Since I couldn’t eat foods while I was in the hospital but was still in a tremendous amount of constant pain, whenever I required pain medication, it was inserted rectally in the form of a massive suppository. While this form of ingestion can be lots of fun, I was always instructed not to turn around and look at what the nurse was doing when it was suppository time. But one time, akin to Lot’s wife turning into a pillar of salt for turning around to look back at Sodom, I turned around and got a good glimpse at the incoming pill. It was roughly the size of a man’s thumb, and I remember it felt like doing a certain bodily function backward. But it did help the pain, so no hard feelings toward the brave nurses who had to do that to a 10 year old.

I lost a little weight and had to go on a low-fat diet the summer I got out of the hospital, which is a tall order for a 10 year old, replacing Oreos and Doritos with vegetables and learning to like skim milk for half a year. Though not so physically painful, I can blame this period of my youth on my shitty diet today. In some ways, my bad eating habits today are just equaling out the healthiness of yesteryear.


“I’m still cool with zebras, and I’m down with mules and jackasses because I think those names are funny.”

The experience in the hospital wasn’t all bad, though, so I guess I can’t be 100% mad at horses. When you share a hospital floor with kids who have brain cancer, it can put life into perspective pretty quickly, even for a 10 year old. I also got to meet Karl Malone and my favorite Jazz player at the time, Mike Brown (my favorite player for obvious reasons). This solidified my ever-loving love of basketball and most things Jazz.

So yeah, that’s basically why I hate horses and am still afraid of them. I’m still cool with zebras, and I’m down with mules and jackasses because I think those names are funny, and I still harbor the sense of humor of a 10 year old. I’m on the fence with ponies. My Little Pony’s are cute and cool, but isn’t a real pony just a horse with a growth deficiency?

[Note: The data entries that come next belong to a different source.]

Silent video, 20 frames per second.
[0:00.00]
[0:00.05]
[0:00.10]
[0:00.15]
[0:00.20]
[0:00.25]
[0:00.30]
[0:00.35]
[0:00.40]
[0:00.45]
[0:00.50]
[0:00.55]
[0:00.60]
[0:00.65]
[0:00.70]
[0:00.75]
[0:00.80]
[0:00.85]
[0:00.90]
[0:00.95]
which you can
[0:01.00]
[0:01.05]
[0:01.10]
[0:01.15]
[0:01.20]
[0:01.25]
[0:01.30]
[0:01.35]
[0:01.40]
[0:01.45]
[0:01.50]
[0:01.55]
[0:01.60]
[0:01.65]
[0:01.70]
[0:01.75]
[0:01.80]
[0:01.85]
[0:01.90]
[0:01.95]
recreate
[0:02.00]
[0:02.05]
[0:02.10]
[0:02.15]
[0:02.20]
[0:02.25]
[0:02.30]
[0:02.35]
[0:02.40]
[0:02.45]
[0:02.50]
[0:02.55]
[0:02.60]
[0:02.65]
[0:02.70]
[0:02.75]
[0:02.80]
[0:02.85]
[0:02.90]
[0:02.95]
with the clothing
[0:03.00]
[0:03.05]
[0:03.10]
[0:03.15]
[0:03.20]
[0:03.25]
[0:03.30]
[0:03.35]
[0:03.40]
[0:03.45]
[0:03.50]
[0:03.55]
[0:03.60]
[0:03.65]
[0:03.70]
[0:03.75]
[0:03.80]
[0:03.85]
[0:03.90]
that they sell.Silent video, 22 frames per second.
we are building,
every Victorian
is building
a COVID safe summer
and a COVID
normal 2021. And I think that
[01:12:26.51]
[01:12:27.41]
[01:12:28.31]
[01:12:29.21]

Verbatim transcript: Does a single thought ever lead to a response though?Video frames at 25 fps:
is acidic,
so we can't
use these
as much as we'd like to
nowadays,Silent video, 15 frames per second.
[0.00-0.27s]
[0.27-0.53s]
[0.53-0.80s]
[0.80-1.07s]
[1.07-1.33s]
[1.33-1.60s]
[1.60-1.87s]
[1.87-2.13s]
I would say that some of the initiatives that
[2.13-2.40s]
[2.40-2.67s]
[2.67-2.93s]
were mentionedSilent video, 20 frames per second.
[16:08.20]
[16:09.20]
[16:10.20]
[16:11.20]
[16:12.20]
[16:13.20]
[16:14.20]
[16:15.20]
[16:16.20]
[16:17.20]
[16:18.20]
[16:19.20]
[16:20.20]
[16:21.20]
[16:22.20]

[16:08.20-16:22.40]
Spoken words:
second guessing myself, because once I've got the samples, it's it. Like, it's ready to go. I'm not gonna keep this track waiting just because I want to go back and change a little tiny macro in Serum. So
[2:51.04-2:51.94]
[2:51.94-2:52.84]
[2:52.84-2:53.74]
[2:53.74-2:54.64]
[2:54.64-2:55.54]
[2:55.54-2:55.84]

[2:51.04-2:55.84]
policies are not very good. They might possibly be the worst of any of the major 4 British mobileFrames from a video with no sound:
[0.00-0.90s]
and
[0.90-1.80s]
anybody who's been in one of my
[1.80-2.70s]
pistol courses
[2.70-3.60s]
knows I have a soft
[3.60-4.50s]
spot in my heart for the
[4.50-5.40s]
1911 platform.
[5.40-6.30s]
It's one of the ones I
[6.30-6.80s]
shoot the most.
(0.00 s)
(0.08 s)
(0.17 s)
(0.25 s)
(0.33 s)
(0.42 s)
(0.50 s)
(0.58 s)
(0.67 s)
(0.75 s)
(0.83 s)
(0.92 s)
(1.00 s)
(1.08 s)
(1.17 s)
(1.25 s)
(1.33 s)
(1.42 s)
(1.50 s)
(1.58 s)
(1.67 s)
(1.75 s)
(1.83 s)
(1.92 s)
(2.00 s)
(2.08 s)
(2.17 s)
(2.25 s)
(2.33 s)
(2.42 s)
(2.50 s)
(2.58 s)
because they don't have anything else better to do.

I will say this though, horses have been proven to be useful for at least three things: dog food, glue and gambling (e.g., neglecting your family duties because you got a hot tip at the track!). And I love dogs, so I love the idea of dogs eating horses. And I love glue. And shit, who doesn’t like the best thing about horse racing, gambling?

I am, however, willing to change my mind as soon as I get an apology from Java Gold, the horse who trampled me. And who is also dead now.